* RECORDS PROVIDED:
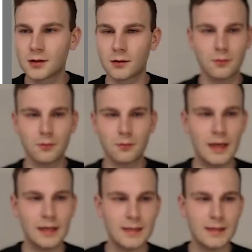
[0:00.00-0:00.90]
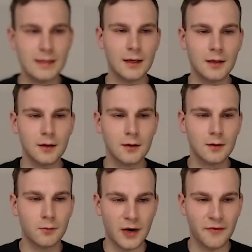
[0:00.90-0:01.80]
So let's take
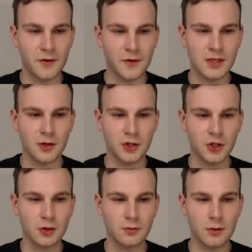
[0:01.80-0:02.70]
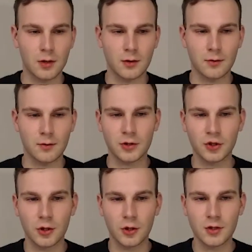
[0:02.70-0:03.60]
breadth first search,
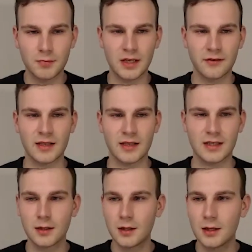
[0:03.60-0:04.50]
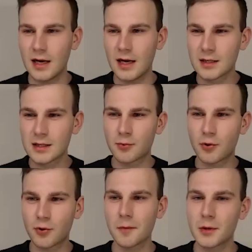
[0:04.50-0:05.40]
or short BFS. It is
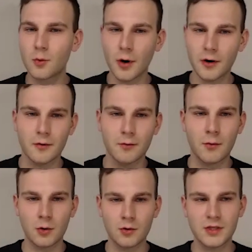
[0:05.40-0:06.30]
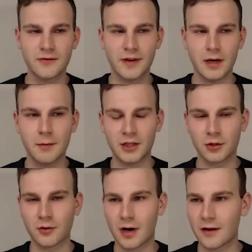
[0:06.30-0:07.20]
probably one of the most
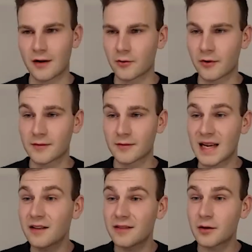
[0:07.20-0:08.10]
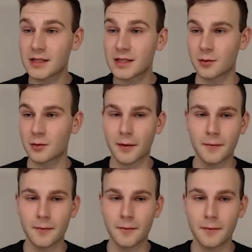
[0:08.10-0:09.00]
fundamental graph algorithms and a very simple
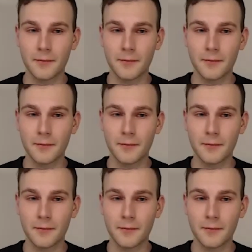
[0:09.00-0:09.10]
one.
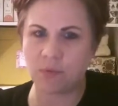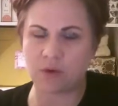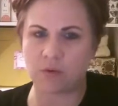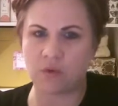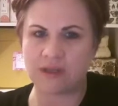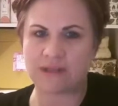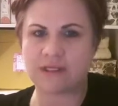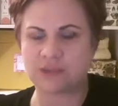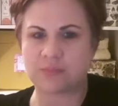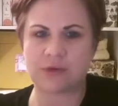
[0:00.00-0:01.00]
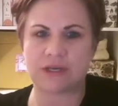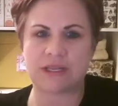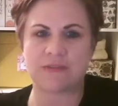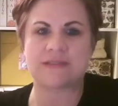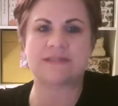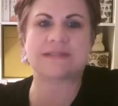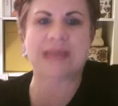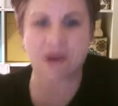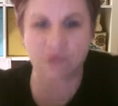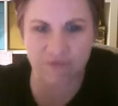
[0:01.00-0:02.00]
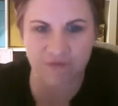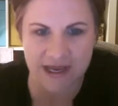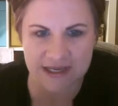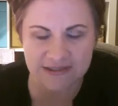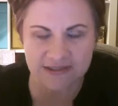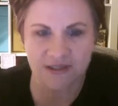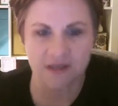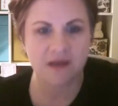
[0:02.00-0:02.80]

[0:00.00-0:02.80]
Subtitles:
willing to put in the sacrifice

* EXERCISE GOAL: With the pictures dropped, write out all of the entries word for word.

* PROBLEM SOLUTION:
[0:00.00-0:00.90]
[0:00.90-0:01.80]
So let's take
[0:01.80-0:02.70]
[0:02.70-0:03.60]
breadth first search,
[0:03.60-0:04.50]
[0:04.50-0:05.40]
or short BFS. It is
[0:05.40-0:06.30]
[0:06.30-0:07.20]
probably one of the most
[0:07.20-0:08.10]
[0:08.10-0:09.00]
fundamental graph algorithms and a very simple
[0:09.00-0:09.10]
one.
[0:00.00-0:01.00]
[0:01.00-0:02.00]
[0:02.00-0:02.80]

[0:00.00-0:02.80]
Subtitles:
willing to put in the sacrifice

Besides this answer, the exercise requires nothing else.